>>>>>

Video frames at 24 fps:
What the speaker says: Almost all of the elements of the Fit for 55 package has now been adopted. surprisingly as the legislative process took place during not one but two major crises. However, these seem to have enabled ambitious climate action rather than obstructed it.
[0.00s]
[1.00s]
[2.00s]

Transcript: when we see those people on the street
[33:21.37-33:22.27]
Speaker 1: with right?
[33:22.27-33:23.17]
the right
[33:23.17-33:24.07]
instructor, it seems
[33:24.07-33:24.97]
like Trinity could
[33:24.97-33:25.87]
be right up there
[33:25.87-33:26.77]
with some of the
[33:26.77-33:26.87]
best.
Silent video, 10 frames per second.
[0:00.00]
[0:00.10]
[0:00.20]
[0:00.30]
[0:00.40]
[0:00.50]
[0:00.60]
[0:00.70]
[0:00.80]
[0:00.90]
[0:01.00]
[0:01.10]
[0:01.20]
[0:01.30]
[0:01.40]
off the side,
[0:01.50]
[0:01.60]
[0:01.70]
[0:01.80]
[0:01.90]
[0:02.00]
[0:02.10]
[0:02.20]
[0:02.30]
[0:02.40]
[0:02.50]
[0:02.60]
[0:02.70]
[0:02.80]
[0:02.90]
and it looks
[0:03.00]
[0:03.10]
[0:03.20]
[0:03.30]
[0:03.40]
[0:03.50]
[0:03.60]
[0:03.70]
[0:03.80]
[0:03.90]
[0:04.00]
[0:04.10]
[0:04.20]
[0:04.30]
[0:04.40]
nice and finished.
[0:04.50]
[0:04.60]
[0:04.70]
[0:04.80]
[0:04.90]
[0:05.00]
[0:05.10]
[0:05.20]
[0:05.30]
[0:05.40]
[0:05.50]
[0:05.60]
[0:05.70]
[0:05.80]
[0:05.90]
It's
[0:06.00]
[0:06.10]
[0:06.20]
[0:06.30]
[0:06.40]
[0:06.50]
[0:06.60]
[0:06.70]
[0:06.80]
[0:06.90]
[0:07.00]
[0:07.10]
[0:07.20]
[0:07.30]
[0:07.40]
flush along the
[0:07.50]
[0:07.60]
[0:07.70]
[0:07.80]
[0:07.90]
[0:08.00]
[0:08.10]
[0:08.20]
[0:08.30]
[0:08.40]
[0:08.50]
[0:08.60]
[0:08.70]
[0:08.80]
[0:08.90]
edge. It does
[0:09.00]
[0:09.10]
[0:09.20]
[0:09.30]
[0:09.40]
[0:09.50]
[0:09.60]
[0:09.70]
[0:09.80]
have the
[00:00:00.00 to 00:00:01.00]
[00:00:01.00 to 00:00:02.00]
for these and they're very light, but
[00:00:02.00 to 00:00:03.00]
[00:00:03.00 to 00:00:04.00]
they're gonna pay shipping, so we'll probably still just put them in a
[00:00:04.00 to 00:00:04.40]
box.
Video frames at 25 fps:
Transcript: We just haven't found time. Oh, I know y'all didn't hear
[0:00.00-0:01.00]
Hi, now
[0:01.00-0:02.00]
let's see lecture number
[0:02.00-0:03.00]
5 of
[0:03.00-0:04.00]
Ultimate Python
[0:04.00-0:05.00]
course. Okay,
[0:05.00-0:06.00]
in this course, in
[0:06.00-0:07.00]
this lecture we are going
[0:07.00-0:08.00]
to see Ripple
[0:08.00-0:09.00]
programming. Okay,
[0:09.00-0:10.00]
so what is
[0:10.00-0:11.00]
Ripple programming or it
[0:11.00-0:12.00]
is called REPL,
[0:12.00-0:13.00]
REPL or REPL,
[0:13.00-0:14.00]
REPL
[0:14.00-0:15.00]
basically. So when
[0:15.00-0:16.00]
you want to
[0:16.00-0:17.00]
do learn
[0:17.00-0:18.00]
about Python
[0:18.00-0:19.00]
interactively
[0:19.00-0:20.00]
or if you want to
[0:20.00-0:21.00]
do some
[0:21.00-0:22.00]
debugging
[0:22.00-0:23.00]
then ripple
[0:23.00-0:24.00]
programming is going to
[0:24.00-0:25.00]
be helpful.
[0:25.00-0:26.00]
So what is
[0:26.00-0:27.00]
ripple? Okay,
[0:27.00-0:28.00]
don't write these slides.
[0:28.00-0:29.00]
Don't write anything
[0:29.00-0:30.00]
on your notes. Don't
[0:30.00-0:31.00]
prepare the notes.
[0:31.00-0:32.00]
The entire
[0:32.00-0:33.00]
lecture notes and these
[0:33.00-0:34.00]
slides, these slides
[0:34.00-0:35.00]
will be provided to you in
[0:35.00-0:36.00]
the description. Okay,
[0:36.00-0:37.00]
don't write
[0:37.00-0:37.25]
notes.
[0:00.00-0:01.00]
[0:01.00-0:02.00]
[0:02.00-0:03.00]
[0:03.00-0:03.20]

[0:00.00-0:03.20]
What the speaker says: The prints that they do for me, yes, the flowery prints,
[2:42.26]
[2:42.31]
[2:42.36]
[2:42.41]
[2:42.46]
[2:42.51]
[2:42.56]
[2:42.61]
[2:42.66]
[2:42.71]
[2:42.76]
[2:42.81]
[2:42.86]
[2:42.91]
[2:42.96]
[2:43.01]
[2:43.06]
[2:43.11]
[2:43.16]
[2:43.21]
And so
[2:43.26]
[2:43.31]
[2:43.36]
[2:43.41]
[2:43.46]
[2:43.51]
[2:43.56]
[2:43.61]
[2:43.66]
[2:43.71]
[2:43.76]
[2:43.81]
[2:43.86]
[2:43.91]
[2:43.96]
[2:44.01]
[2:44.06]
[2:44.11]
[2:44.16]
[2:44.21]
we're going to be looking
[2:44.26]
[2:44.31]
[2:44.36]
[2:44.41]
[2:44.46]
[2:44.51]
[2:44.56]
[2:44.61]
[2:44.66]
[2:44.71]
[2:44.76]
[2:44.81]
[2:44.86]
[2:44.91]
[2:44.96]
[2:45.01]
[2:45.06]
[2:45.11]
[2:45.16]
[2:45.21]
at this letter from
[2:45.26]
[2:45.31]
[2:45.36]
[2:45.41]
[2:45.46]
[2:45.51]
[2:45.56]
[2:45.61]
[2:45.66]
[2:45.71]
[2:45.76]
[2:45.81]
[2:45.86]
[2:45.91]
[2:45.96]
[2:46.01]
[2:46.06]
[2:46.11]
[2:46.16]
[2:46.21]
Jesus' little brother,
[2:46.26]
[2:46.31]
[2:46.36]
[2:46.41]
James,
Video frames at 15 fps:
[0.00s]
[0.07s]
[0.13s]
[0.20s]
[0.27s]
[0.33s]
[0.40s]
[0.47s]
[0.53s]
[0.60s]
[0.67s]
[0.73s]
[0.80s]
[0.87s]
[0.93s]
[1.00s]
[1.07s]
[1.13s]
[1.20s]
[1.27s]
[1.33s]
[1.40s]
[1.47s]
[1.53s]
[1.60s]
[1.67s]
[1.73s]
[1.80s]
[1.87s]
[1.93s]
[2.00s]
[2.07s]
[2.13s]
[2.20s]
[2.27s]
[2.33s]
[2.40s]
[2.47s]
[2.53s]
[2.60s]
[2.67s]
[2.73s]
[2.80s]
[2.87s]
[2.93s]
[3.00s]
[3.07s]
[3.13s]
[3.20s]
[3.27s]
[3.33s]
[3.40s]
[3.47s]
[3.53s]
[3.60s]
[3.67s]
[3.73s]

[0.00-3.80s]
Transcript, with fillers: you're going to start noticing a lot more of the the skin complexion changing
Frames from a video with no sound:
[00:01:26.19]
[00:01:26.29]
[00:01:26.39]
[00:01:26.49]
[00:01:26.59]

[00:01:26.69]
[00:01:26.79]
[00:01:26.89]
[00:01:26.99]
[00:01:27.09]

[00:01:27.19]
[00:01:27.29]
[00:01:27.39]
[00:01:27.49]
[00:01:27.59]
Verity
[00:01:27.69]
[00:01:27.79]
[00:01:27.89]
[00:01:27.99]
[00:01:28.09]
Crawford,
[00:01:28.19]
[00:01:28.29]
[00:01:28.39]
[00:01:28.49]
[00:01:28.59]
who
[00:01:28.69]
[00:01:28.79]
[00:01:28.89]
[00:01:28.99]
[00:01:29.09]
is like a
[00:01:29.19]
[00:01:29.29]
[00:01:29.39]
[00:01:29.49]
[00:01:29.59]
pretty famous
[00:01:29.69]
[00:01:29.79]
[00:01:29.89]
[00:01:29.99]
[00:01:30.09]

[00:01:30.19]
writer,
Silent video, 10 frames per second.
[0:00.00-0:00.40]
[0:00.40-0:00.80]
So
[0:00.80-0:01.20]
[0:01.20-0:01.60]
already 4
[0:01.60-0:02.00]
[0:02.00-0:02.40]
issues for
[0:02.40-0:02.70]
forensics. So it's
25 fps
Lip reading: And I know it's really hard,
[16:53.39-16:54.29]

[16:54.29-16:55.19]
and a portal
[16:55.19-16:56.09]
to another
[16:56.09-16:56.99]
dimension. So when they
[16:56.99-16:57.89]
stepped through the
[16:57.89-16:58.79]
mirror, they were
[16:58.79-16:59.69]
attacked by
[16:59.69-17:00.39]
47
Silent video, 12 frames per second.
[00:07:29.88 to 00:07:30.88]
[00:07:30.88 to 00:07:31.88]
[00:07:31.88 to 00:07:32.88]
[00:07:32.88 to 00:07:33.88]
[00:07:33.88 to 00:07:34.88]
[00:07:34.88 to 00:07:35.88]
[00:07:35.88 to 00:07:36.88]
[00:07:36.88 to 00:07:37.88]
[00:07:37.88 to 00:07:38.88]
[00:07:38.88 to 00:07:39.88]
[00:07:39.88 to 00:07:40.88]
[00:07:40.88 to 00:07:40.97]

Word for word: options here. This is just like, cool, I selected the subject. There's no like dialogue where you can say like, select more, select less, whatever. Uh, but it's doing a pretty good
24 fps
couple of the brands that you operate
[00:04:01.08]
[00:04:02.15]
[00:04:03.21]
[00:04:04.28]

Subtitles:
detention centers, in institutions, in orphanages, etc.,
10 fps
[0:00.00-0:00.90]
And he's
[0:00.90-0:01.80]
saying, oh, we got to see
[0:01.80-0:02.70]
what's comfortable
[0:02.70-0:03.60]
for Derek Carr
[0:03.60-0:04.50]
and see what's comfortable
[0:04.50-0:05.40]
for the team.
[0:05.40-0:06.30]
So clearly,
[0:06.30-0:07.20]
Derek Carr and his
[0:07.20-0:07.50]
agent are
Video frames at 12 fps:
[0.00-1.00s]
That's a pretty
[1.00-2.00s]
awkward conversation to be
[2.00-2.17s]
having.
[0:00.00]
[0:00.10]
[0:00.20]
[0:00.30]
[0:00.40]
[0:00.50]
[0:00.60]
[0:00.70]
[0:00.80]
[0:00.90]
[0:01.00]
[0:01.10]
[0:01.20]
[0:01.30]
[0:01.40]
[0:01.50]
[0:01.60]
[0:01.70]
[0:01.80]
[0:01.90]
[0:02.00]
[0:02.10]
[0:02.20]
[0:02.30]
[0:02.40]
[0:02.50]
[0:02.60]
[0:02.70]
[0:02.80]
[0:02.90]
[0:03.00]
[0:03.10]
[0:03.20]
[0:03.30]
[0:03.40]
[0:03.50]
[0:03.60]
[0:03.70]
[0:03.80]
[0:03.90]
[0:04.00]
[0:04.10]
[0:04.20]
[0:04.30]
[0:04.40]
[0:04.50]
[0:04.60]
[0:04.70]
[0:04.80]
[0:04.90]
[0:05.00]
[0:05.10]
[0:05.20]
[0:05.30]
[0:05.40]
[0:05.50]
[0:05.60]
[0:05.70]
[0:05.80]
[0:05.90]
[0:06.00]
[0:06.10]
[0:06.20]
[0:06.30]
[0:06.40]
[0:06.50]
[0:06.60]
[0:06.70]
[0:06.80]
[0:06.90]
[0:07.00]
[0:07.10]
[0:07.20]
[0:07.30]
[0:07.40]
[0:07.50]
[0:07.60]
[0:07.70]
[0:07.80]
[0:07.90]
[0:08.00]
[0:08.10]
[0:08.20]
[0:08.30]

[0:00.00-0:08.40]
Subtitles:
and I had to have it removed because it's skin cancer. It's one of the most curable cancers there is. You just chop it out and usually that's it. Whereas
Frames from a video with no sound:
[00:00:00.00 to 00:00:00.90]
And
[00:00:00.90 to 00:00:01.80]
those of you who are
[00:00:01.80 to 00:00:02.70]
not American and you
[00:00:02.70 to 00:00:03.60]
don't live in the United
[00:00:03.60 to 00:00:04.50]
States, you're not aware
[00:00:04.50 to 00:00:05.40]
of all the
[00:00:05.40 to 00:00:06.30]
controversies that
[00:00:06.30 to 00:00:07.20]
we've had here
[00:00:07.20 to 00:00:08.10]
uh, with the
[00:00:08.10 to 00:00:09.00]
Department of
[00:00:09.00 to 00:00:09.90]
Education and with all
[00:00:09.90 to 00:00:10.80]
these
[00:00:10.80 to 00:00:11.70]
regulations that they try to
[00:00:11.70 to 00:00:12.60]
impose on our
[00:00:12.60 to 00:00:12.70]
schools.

<<<<<

Work to complete: Could you return exactly the stretch of the data above that starts at the line with "[00:07:39.88 to 00:07:40.88]" and ends at the line with "[00:04:04.28]", both lines included?

Reply to the task:
[00:07:39.88 to 00:07:40.88]
[00:07:40.88 to 00:07:40.97]

Word for word: options here. This is just like, cool, I selected the subject. There's no like dialogue where you can say like, select more, select less, whatever. Uh, but it's doing a pretty good
24 fps
couple of the brands that you operate
[00:04:01.08]
[00:04:02.15]
[00:04:03.21]
[00:04:04.28]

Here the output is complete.